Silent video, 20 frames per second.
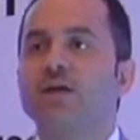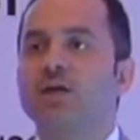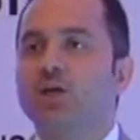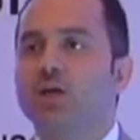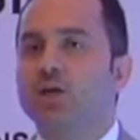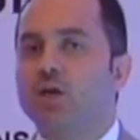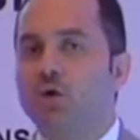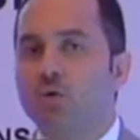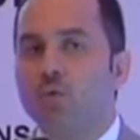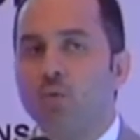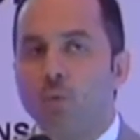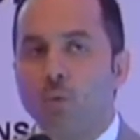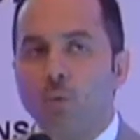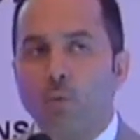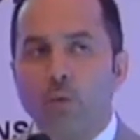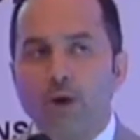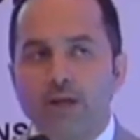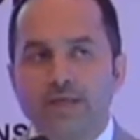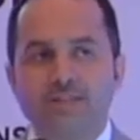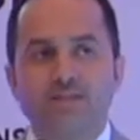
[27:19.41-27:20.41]
you know,
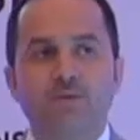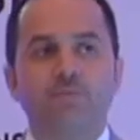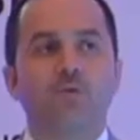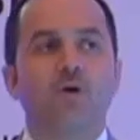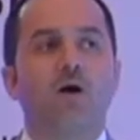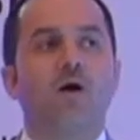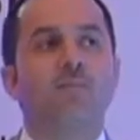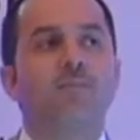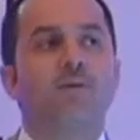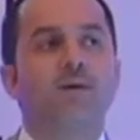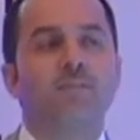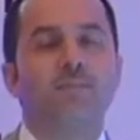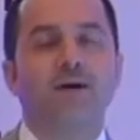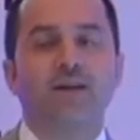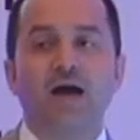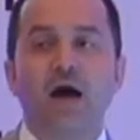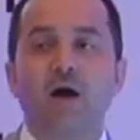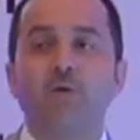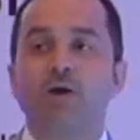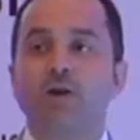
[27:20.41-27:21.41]
where is the problem and
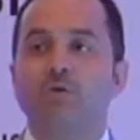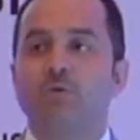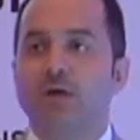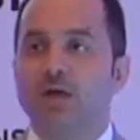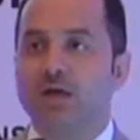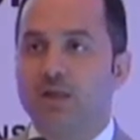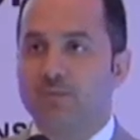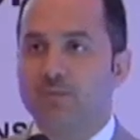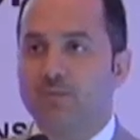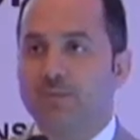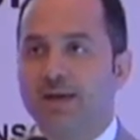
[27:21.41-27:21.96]
how can we help.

## Try it:
Output the records exactly. Drop the images.

## Finished task:
Silent video, 20 frames per second.
[27:19.41-27:20.41]
you know,
[27:20.41-27:21.41]
where is the problem and
[27:21.41-27:21.96]
how can we help.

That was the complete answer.